Question

A body moving with a uniform retardation covers 3 km before its speed is reduced to half of its initial value. It comes to rest in another distance of
$\left( a \right)$ 1 Km
$\left( b \right)$ 2 Km
$\left( c \right)$ 3 Km
$\left( d \right)$ (1/2) Km

Answer 1

Hint: In this particular question use the concept that in the question time is not present so we use the equations of motion in which time is not present this will make task easy so we use third equation of motion which is given as (${v^2} = {u^2} + 2as$) where symbols have their usual meaning so use this concept to reach the solution of the question.

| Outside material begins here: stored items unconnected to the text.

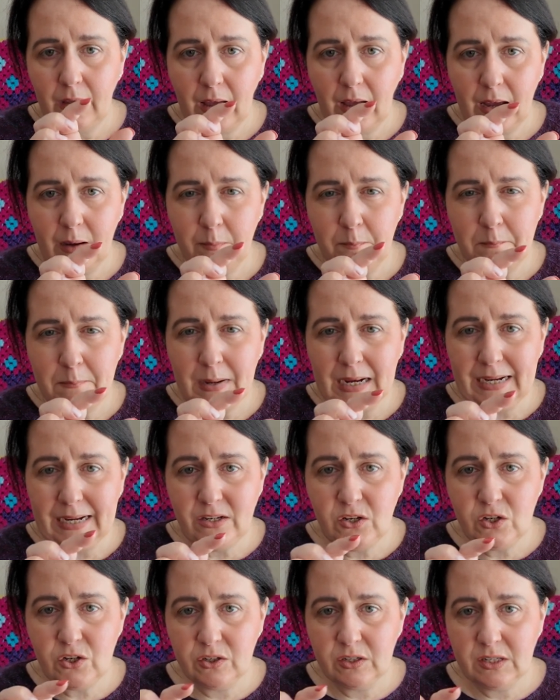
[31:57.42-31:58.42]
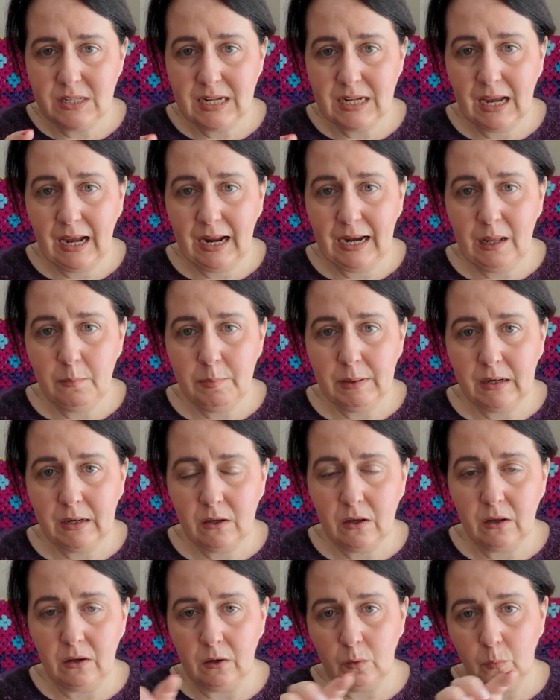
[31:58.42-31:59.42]
I might do a tiny bit of
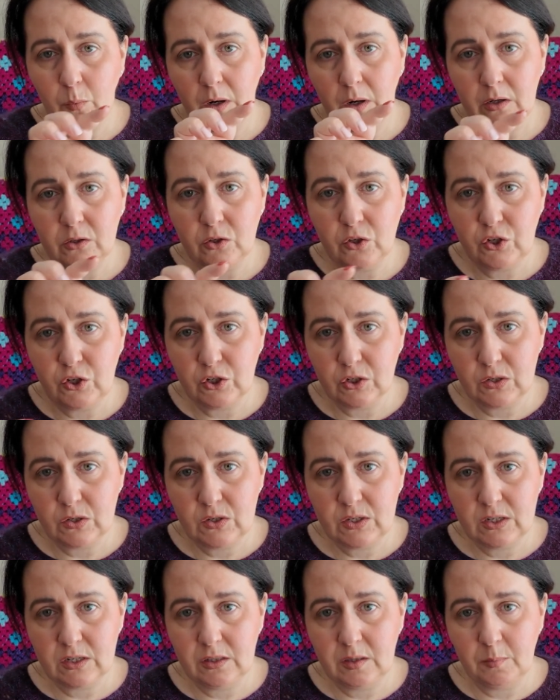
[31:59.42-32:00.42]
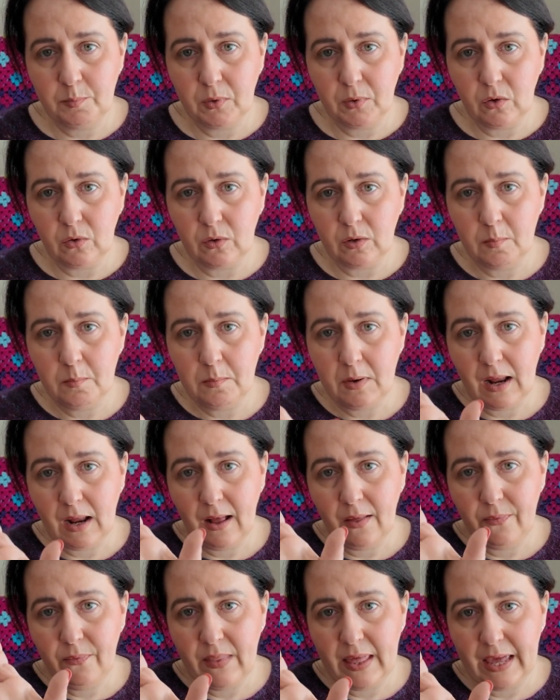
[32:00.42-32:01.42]
colour work just at the bottom
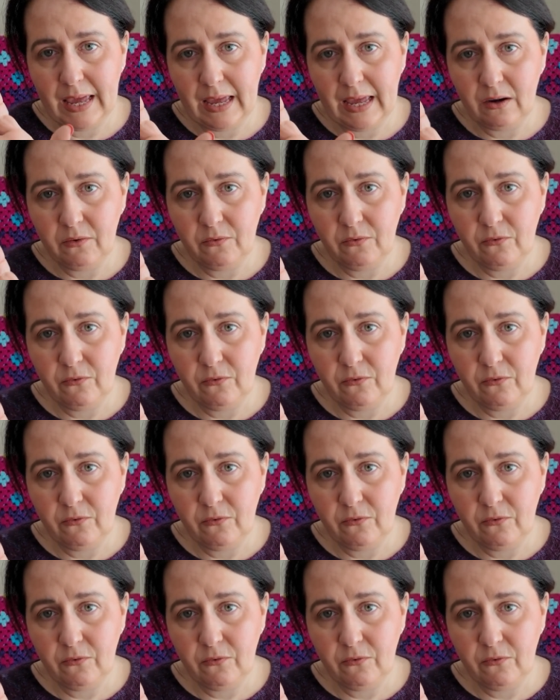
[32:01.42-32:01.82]
and then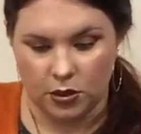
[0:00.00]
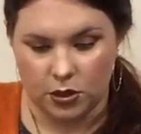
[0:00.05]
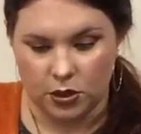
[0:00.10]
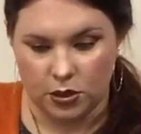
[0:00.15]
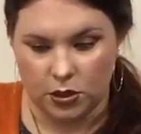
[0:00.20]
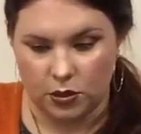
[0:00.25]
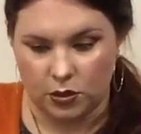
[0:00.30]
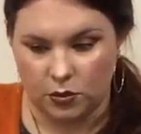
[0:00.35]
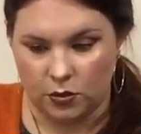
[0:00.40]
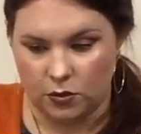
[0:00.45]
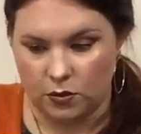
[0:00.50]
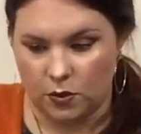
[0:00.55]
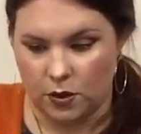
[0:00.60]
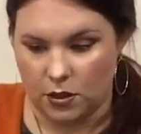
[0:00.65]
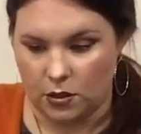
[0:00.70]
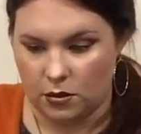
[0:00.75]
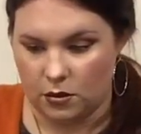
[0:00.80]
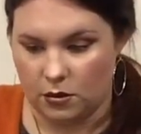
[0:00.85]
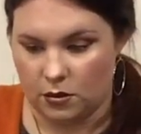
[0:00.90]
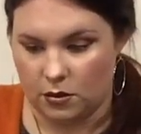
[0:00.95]
2
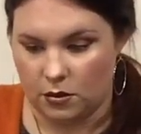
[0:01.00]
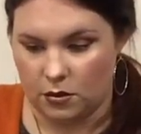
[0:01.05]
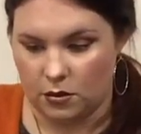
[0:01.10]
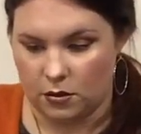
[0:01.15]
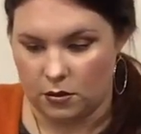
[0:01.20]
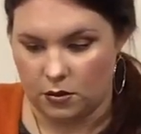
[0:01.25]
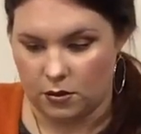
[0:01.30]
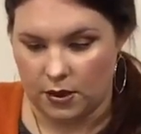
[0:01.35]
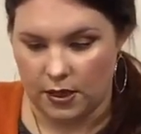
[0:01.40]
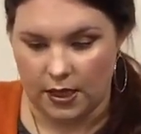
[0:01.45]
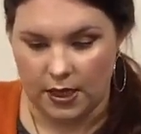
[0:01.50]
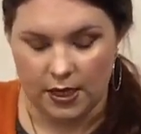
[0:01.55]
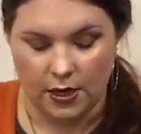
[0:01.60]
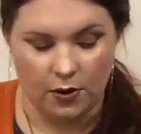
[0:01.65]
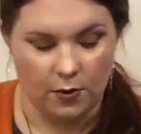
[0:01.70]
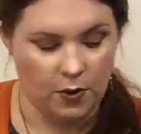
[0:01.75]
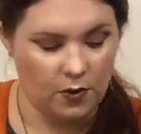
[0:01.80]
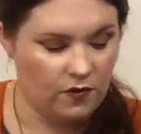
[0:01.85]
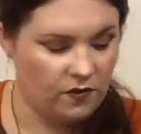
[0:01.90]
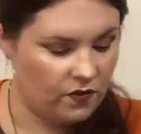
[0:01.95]
here
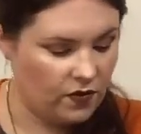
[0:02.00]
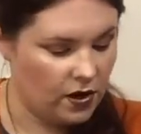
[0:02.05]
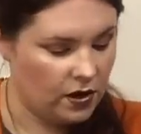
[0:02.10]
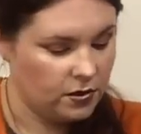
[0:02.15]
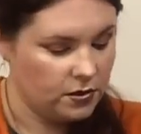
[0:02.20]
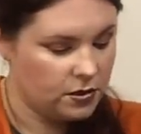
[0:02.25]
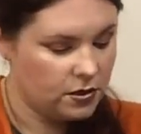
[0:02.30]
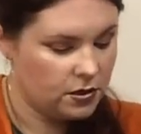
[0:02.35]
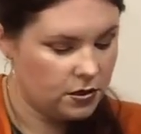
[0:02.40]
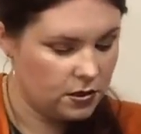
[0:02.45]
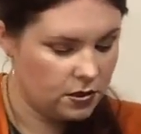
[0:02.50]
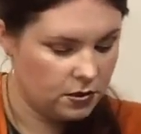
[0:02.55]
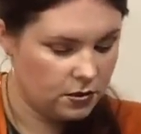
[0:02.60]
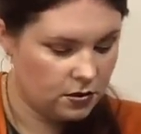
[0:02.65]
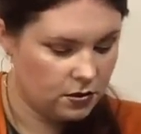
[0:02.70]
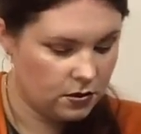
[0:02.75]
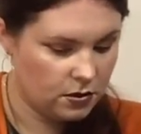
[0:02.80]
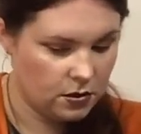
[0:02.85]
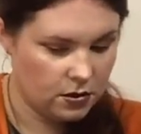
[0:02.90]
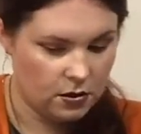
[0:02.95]
in the front,
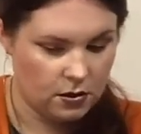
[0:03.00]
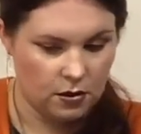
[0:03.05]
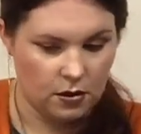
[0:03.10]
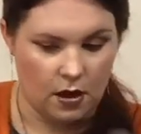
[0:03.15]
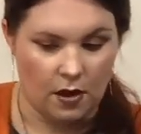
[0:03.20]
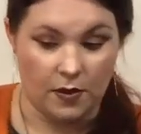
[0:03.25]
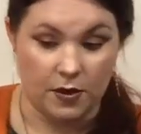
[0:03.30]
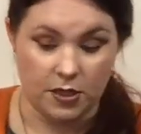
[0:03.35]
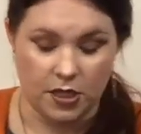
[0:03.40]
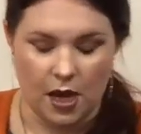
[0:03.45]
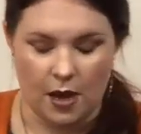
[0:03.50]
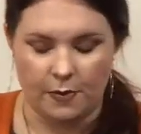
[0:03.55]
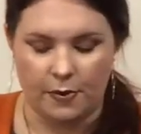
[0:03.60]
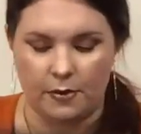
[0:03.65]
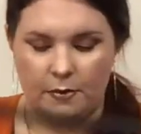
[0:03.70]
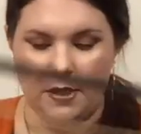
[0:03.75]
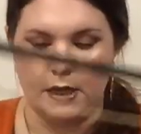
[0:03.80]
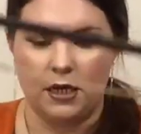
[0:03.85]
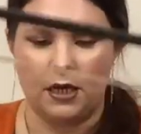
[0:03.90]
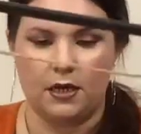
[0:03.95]
on the top I
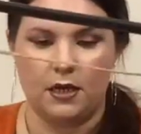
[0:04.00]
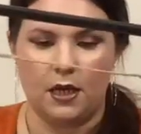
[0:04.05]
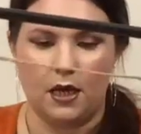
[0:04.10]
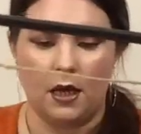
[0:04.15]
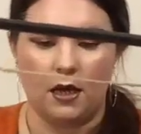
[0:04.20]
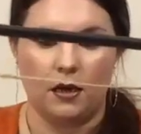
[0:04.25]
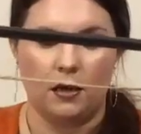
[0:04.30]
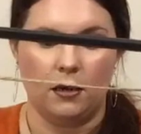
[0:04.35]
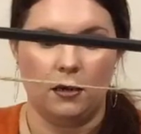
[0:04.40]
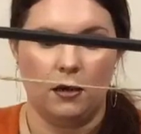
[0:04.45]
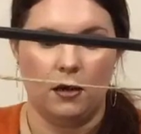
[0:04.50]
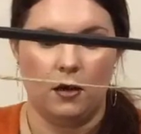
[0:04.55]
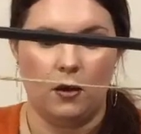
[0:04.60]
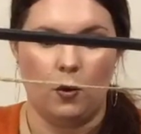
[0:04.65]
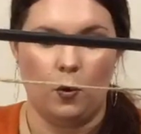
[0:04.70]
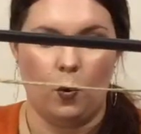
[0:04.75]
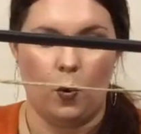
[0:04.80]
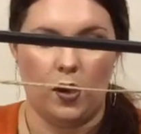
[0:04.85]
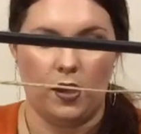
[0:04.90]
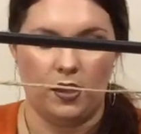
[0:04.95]
mean, and then
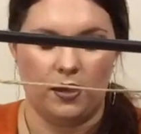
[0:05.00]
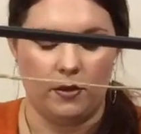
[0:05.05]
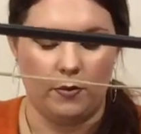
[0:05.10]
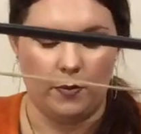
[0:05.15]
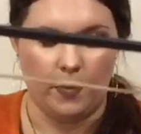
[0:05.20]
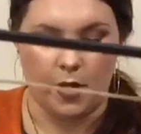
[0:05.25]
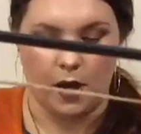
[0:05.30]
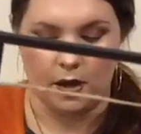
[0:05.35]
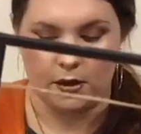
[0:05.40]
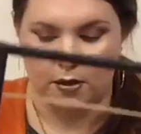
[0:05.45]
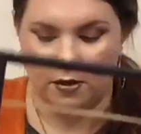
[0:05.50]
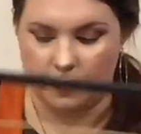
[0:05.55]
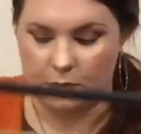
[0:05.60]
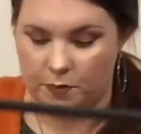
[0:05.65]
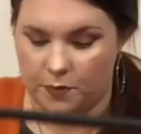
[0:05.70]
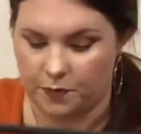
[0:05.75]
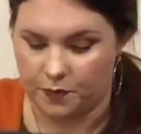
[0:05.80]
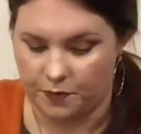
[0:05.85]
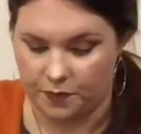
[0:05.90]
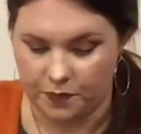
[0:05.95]
1 at the
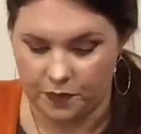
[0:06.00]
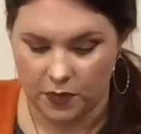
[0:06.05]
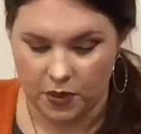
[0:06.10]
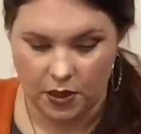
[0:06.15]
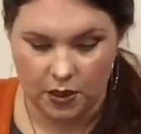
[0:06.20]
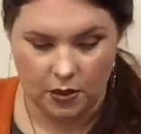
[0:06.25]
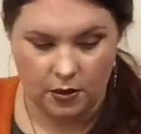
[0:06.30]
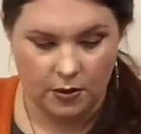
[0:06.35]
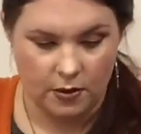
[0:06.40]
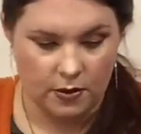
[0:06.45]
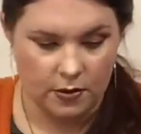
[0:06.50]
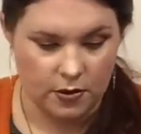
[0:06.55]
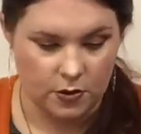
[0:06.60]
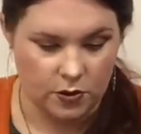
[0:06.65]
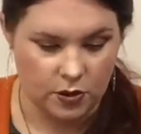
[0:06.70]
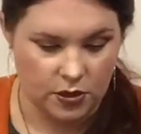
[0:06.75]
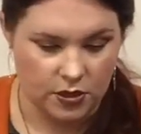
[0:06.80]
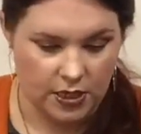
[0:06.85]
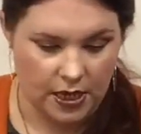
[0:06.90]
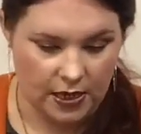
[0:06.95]
bottom. So
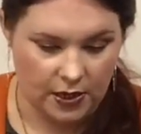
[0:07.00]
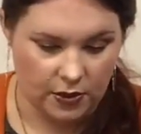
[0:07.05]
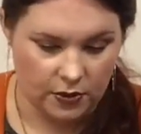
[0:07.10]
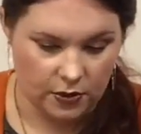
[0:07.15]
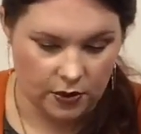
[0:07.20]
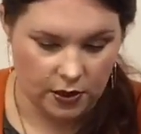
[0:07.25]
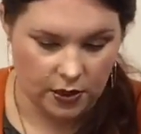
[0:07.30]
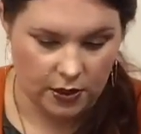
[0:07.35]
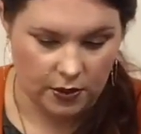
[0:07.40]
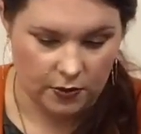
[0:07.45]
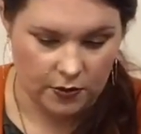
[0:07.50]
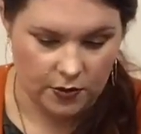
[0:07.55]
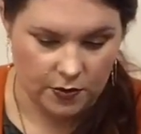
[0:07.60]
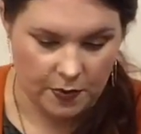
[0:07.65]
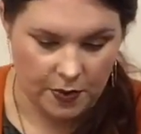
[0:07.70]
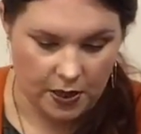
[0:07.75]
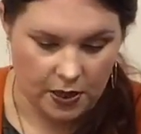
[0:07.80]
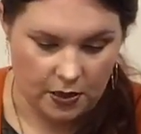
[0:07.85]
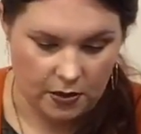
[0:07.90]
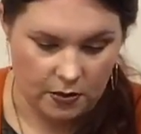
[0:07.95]
just take your
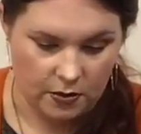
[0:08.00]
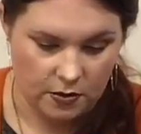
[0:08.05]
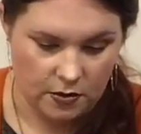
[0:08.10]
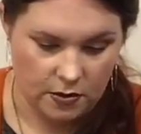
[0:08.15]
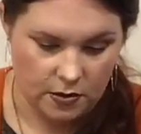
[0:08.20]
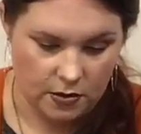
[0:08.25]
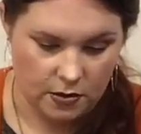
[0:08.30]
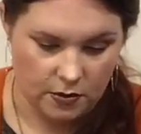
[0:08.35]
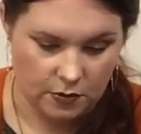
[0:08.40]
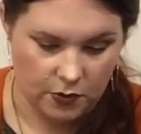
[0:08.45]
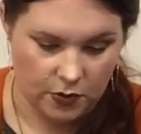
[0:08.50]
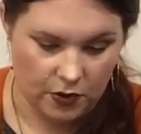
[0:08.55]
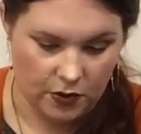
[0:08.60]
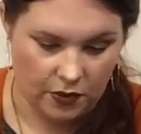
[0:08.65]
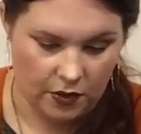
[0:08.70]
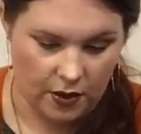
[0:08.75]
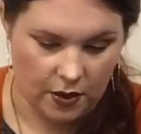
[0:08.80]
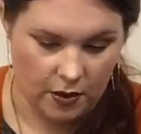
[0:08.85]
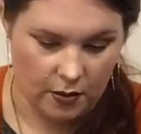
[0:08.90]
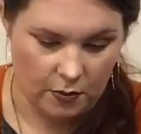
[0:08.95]
clothespins and put
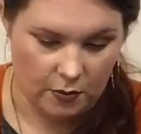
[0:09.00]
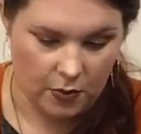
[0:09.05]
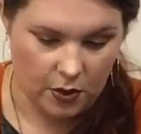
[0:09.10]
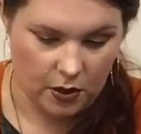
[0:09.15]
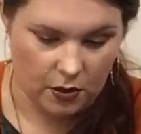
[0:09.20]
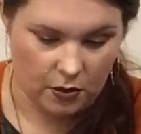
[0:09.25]
them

Complete step by step solution:
A body moving with a uniform retardation covers 3 km before its speed is reduced to half of its initial value.
Let initial velocity be u Km/hr.
So its final velocity is half of initial velocity, so final velocity is, v = $\dfrac{u}{2}$ Km/hr.
During this interval the body covers 3 Km.
Therefore, s = 3 Km.
Now according to third equation of motion we have,
${v^2} = {u^2} + 2as$, where, v = final velocity, u = initial velocity, a = retardation and s = distance covered.
Now substitute the values we have,
$ \Rightarrow {\left( {\dfrac{u}{2}} \right)^2} = {u^2} + 2a\left( 3 \right)$
Now simplify we have,
$ \Rightarrow 6a = \dfrac{{{u^2}}}{4} - {u^2} = \dfrac{{ - 3{u^2}}}{4}$
$ \Rightarrow a = \dfrac{{ - {u^2}}}{8}$, (‘-’ sign indicates retardation)
Now we have to find the distance covered by the body so that it comes to res.
So for this the body initial velocity becomes u’ = (u/2) and final velocity, v’ = 0 and retardation is uniform so it remains the same.
Let the distance body covers be s’ Km.
So again by third equation of motion we have,
$ \Rightarrow {\left( {v'} \right)^2} = {\left( {u'} \right)^2} + 2a\left( {s'} \right)$
Now substitute the values we have,
$ \Rightarrow {\left( 0 \right)^2} = {\left( {\dfrac{u}{2}} \right)^2} + 2\left( {\dfrac{{ - {u^2}}}{8}} \right)\left( {s'} \right)$
$ \Rightarrow 0 = \dfrac{{{u^2}}}{4} - \dfrac{{{u^2}}}{4}\left( {s'} \right)$
$ \Rightarrow \dfrac{{{u^2}}}{4} = \dfrac{{{u^2}}}{4}\left( {s'} \right)$
$ \Rightarrow s' = 1$ Km.
So the body comes to rest at another distance of 1 Km.
Hence option (A) is the correct answer.

Note: Whenever we face such types of questions the key concept we have to remember is that always recall the equations of motion i.e. first equation of motion is $v = u + at$, second equation of motion is $s = ut + \dfrac{1}{2}a{t^2}$ and third equation of motion is stated above so just substitute the values according to question in the third equation of motion as above and simplify we will get the required answer.